What you have to do:
Drop every image and restate the entries below word for word.

(Collection entries)
^^^^

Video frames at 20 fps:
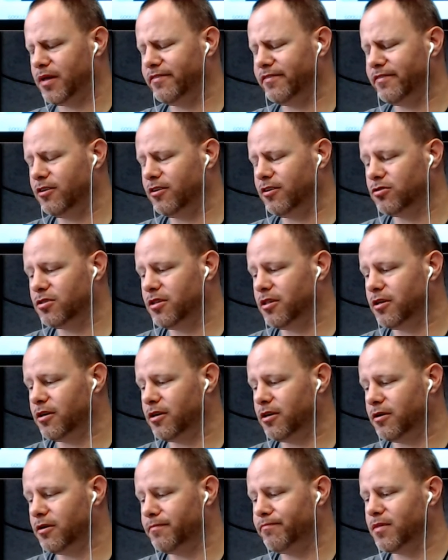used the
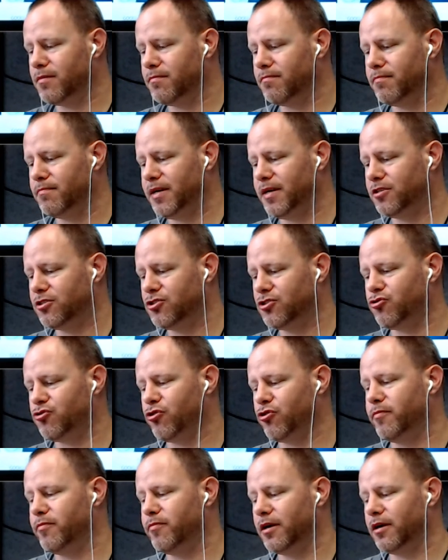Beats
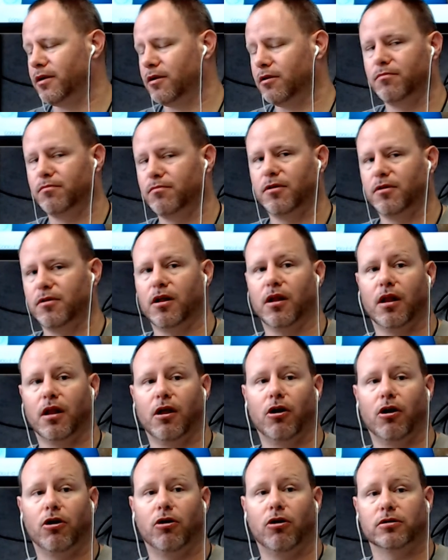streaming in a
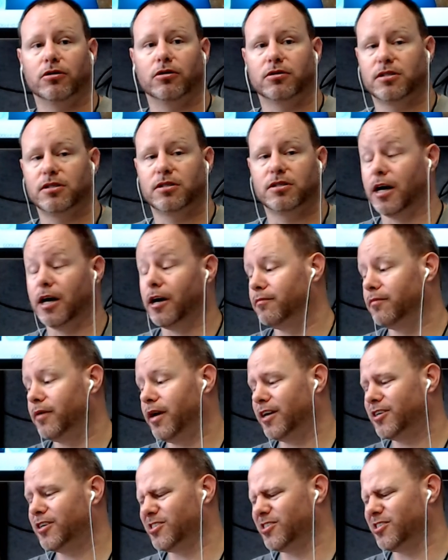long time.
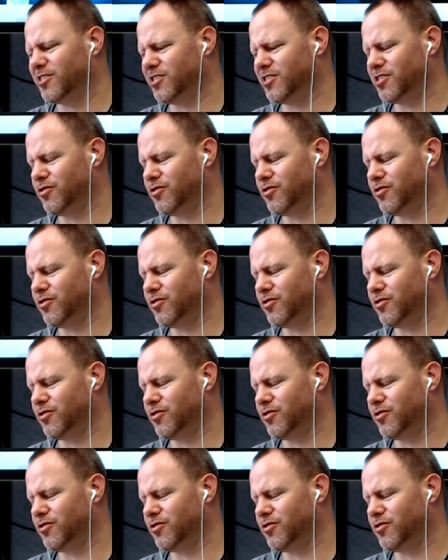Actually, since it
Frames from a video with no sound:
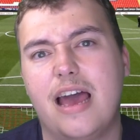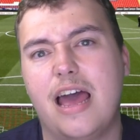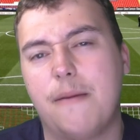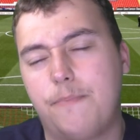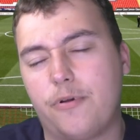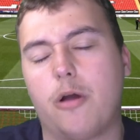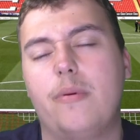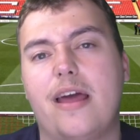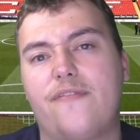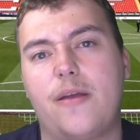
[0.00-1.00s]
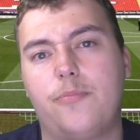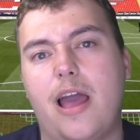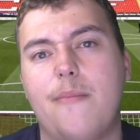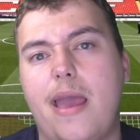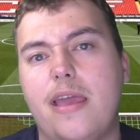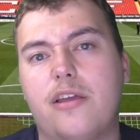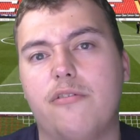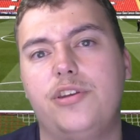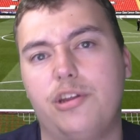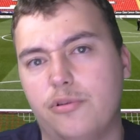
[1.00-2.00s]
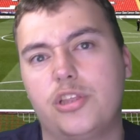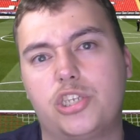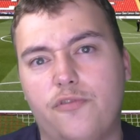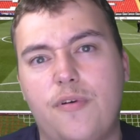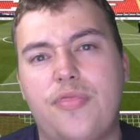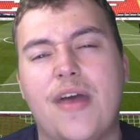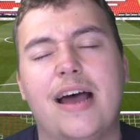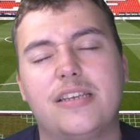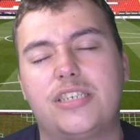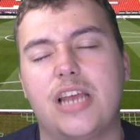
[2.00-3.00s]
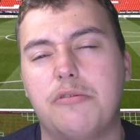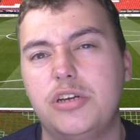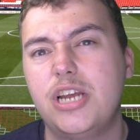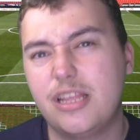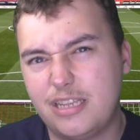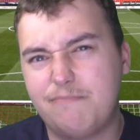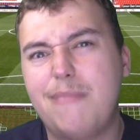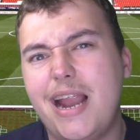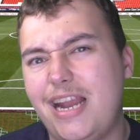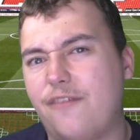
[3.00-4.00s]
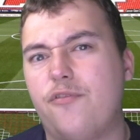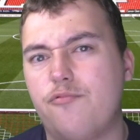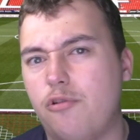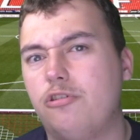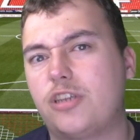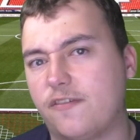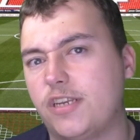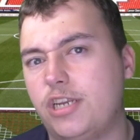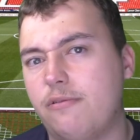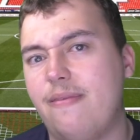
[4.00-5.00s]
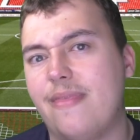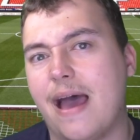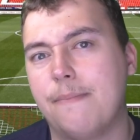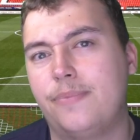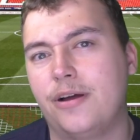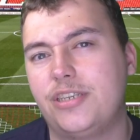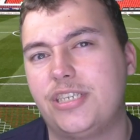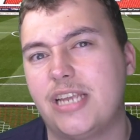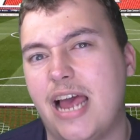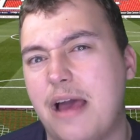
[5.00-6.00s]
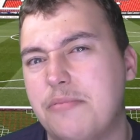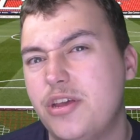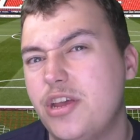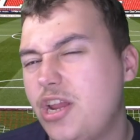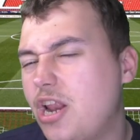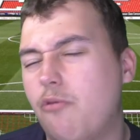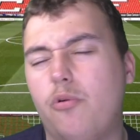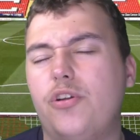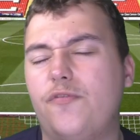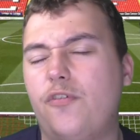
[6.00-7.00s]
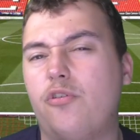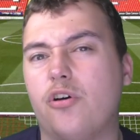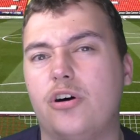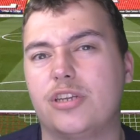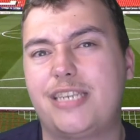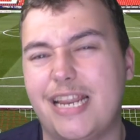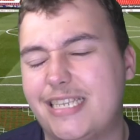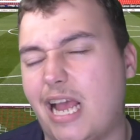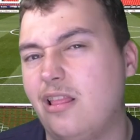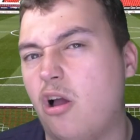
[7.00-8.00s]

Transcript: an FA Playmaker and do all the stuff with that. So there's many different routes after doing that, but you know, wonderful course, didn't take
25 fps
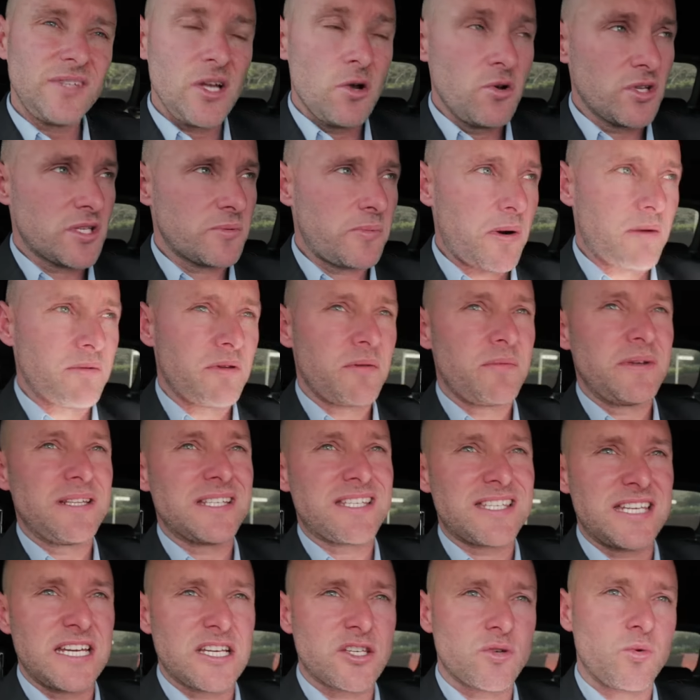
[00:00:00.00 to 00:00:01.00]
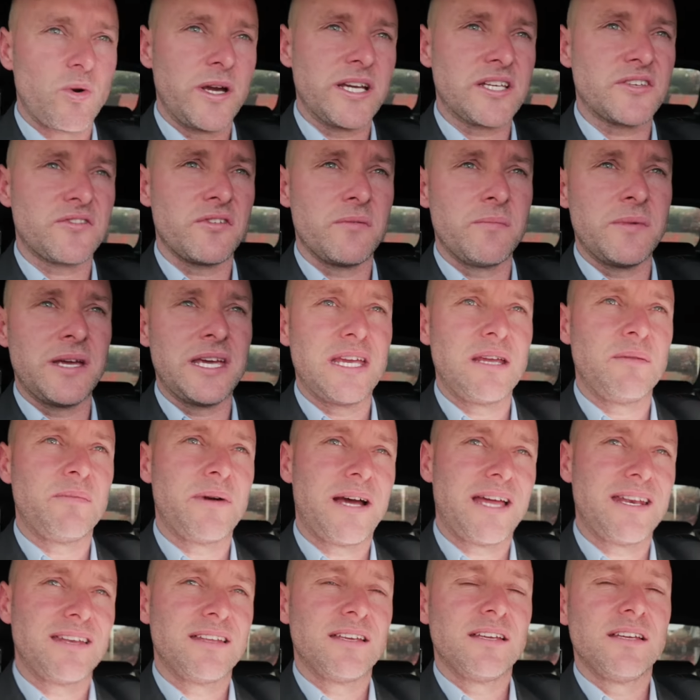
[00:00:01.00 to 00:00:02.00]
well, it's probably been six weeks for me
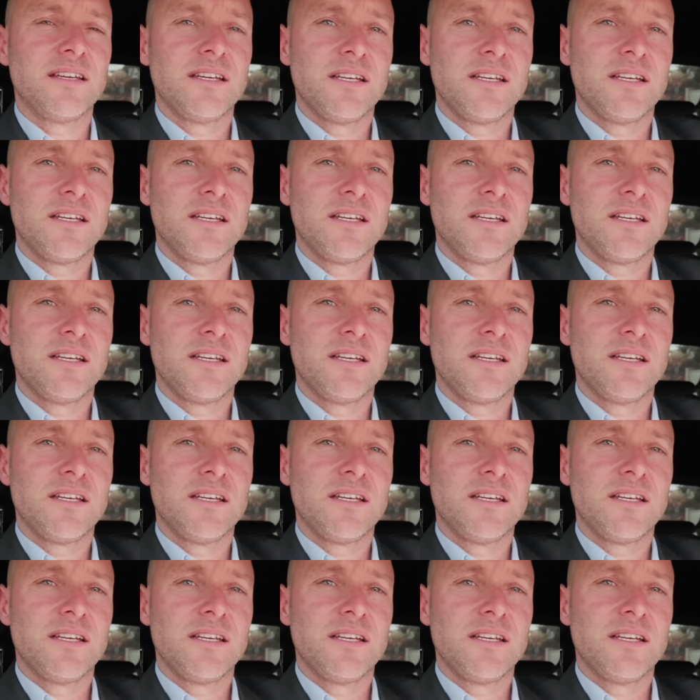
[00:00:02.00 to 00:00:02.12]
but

^^^^

Written response:
Video frames at 20 fps:
used the
Beats
streaming in a
long time.
Actually, since it
Frames from a video with no sound:
[0.00-1.00s]
[1.00-2.00s]
[2.00-3.00s]
[3.00-4.00s]
[4.00-5.00s]
[5.00-6.00s]
[6.00-7.00s]
[7.00-8.00s]

Transcript: an FA Playmaker and do all the stuff with that. So there's many different routes after doing that, but you know, wonderful course, didn't take
25 fps
[00:00:00.00 to 00:00:01.00]
[00:00:01.00 to 00:00:02.00]
well, it's probably been six weeks for me
[00:00:02.00 to 00:00:02.12]
but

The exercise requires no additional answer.